How to Develop SKILL.md: A Production Guide for Engineering Teams

12 Mar 2026

How to Develop SKILL.md: A Production Guide for Engineering Teams

Most AI coding agents start every session with zero memory of your project. No context on your stack, no awareness of your conventions, no understanding of the design decisions your team made six months ago.

Every prompt you write has to carry that weight - and when you're doing it across a team of ten engineers, across dozens of tasks per day, the cost adds up fast.

This is the problem SKILL.md was built to solve.
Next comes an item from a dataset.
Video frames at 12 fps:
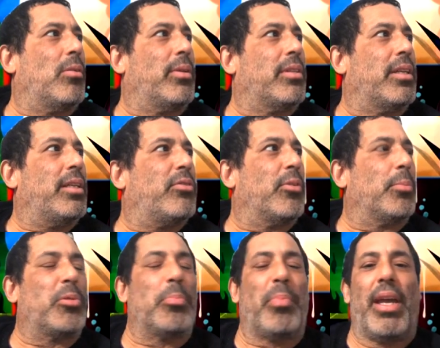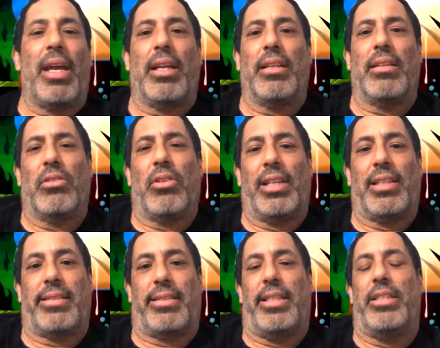I don't know. I think he's from Spain,
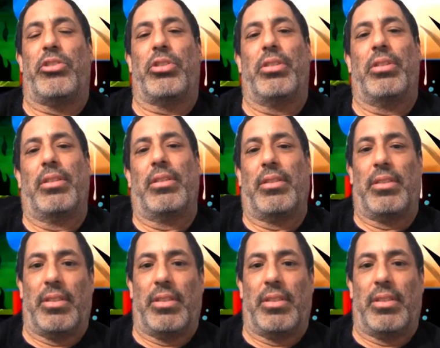right? Caesar.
A SKILL.md file is a structured markdown document that packages reusable instructions for AI coding agents. You write it once. The agent - Claude Code, Roo Code, OpenAI Codex, Cursor - reads it automatically, applies it when relevant, and stops asking you to explain things it should already know.

This guide is for senior engineers, AI engineers, and technical decision-makers who are ready to move beyond one-off prompts and build the kind of AI agent infrastructure that actually works under production conditions. By the end, you'll know how SKILL.md files are structured, how to write ones that hold up in real projects, and how to deploy them across an engineering organisation.

Section 1: What is SKILL.md and Why Does It Exist?

Here is the core problem: documentation is written for humans, not agents. It is spread across multiple pages, assumes varying levels of technical knowledge, and is meant to be browsed - not processed all at once. AI agents work differently. They can handle complex technical content just fine, but they cannot load your entire docs site into context and still produce reliable output.

SKILL.md sits between those two realities. It is the distilled, agent-optimised version of what the agent needs to always know when working on a specific task.

A skill is a folder containing a SKILL.md file as its entrypoint, plus optional supporting files - templates, scripts, reference documents, example outputs. The SKILL.md itself has two distinct parts:

YAML frontmatter - metadata the agent uses to decide when to activate the skill. The name field becomes the slash command (/skill-name). The description field is used for automatic matching: when your request semantically matches the description, the agent loads and applies the skill without you having to invoke it explicitly.

Markdown body - the actual instructions the agent follows once the skill is active.

.claude/skills/
└── pr-review/
    ├── SKILL.md          ← Required entrypoint
    ├── checklist.md      ← Optional reference file
    └── examples/
        └── good-review.md ← Optional example output

Skills are cross-tool. The Agent Skills open standard is supported by Claude Code, Roo Code, OpenAI Codex, and Cursor, among others. A well-written SKILL.md generally works across tools with minimal modification, which matters when your team uses more than one agent.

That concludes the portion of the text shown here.